Мы снова молчим, хотя и между нами больше нет никакого напряжение. Небольшая неловкость? Не с моей стороны, Лины. Её подмывает что-то сказать мне, оглядывает почти с ног до головы, будто отыскивает, на что перевести тему, как вдруг её взгляд заостряется. Мне не нужно опускать головы, чтобы знать, куда она смотрит. Грусть слишком ярко окрашивает черты лица.
— Тебе больно? — робко, чуть подаваясь вперёд, спрашивает она, поднимая на меня взгляд, полнящийся таким количеством тревоги и нежности, что у меня внутри всё перемыкает.
К чертям оно всё, я — нихрена не хороший.
Я — это тот, у кого сносит от этой девочки башню так, что в дурку пора закрывать. И я уже слишком долго ждал, чтобы сделать это.
Глава 38. Лина
Один, два, три… считаю про себя.
Жду.
Не знаю, на каком именно подсознательном уровне, но уверена, что сейчас произойдёт. Вижу. Взгляд Егора просто пожирает меня с какой-то особенной дикостью. До крупной дрожи пронзает, а сама двинуться не могу. Глаз от его оторвать не получается. Сама смотрю с отчаянным голодом, дыхание задерживая.
С его словами всё, что между нами было, рухнуло. Сама не поняла, как всё отпустила. Этот день, все признания, клуб и Диму.

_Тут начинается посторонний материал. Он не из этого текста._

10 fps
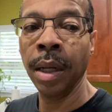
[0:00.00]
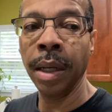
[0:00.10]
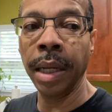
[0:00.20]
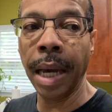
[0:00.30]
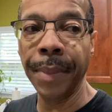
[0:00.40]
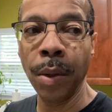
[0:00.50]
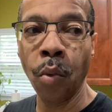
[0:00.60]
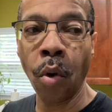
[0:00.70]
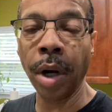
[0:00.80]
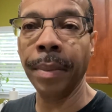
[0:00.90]
Let me
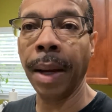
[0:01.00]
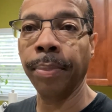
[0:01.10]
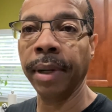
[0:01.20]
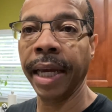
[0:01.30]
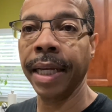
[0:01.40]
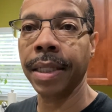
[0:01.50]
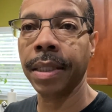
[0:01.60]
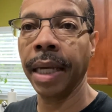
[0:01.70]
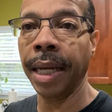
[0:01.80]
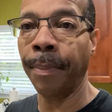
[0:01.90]
water my plants
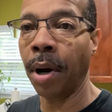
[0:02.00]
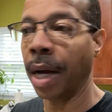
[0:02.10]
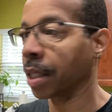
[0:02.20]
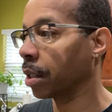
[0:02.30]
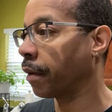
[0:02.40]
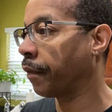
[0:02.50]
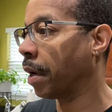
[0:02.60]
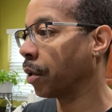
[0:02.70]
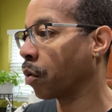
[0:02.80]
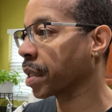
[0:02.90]
in the pots on the
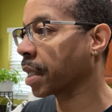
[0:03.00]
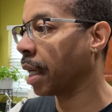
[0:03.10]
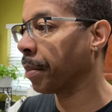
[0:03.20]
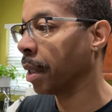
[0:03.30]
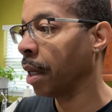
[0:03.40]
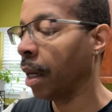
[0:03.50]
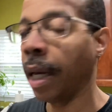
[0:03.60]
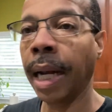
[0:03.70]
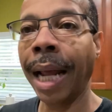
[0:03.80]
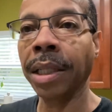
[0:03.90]
front doorstep,
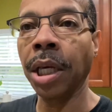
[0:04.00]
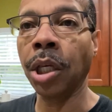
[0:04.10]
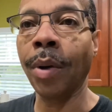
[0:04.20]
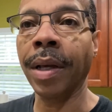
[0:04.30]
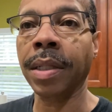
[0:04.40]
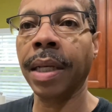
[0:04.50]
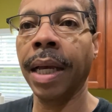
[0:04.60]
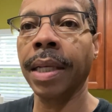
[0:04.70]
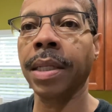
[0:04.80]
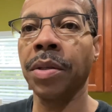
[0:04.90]
and I'll take you
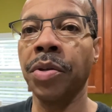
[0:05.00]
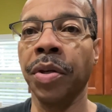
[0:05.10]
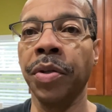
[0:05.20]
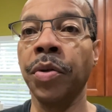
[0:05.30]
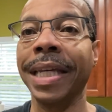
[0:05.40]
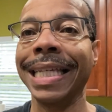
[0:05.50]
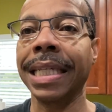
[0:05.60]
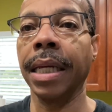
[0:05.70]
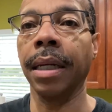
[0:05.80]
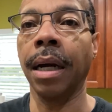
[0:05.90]
outside so that you can
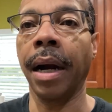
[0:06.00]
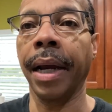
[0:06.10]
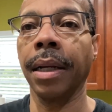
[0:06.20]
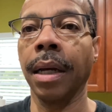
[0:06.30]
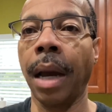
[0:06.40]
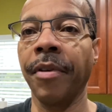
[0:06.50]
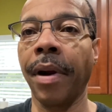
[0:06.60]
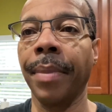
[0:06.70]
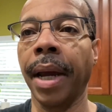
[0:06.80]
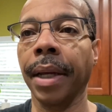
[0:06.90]
see it, all right? I'll be
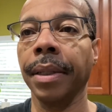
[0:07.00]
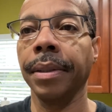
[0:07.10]
right back.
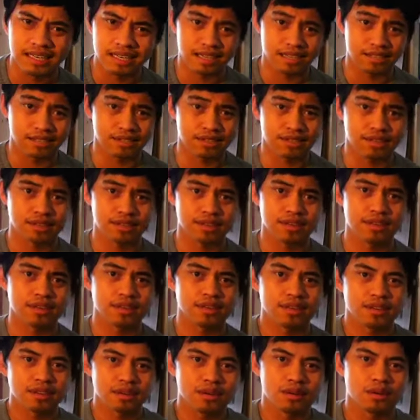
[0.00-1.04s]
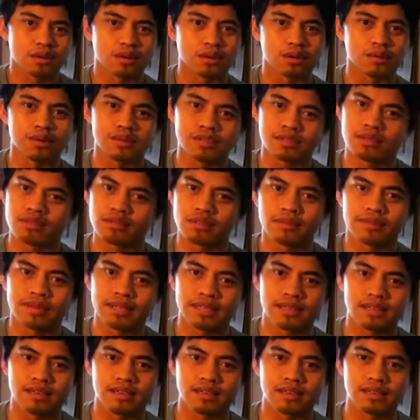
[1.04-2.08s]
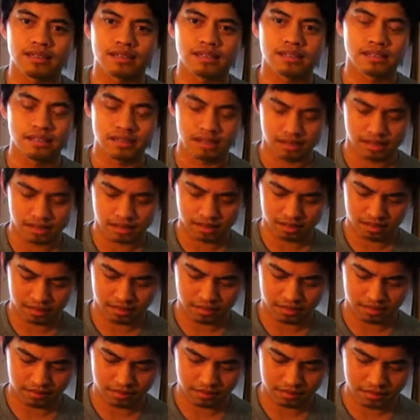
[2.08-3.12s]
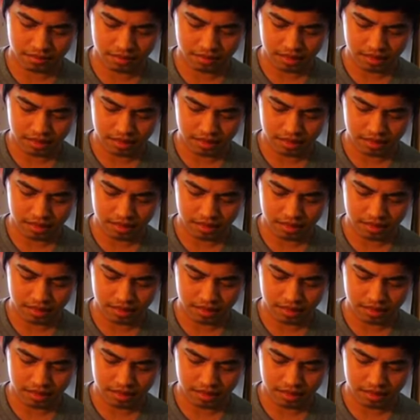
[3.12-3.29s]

an answer, or it was only because uh,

Больше не могу бороться. Да и не надо.
Чего ты хочешь?
Тебя.
Сердце бешенной птицей в груди колотится. Это предвкушение — оно такое сильное, что всё внутри тугим узлом скручивает. Последние секунды до…
А потом:
— Лина, — чуть ли не с утробным рычаниям голодного зверя, выдыхает Егор и всё.
Он, разве что, головой только качает, словно ещё секунду даёт себе на отговоры, которые не работают ни с одной стороны, прямо перед тем как притянуть меня к себе. В одно мгновение расстояние уничтожает, и с такой жаждой в губы впивается, что даже если бы сопротивлялась, не отбилась бы никогда.
Но я не хочу. Не хочу. Не хочу.
Сама тянусь ближе, уже через секунду перебираясь к нему на колени.
Максимальный контакт. Вышибающий из реальности.
Есть только Егор. И то, как руками сжимает за талию.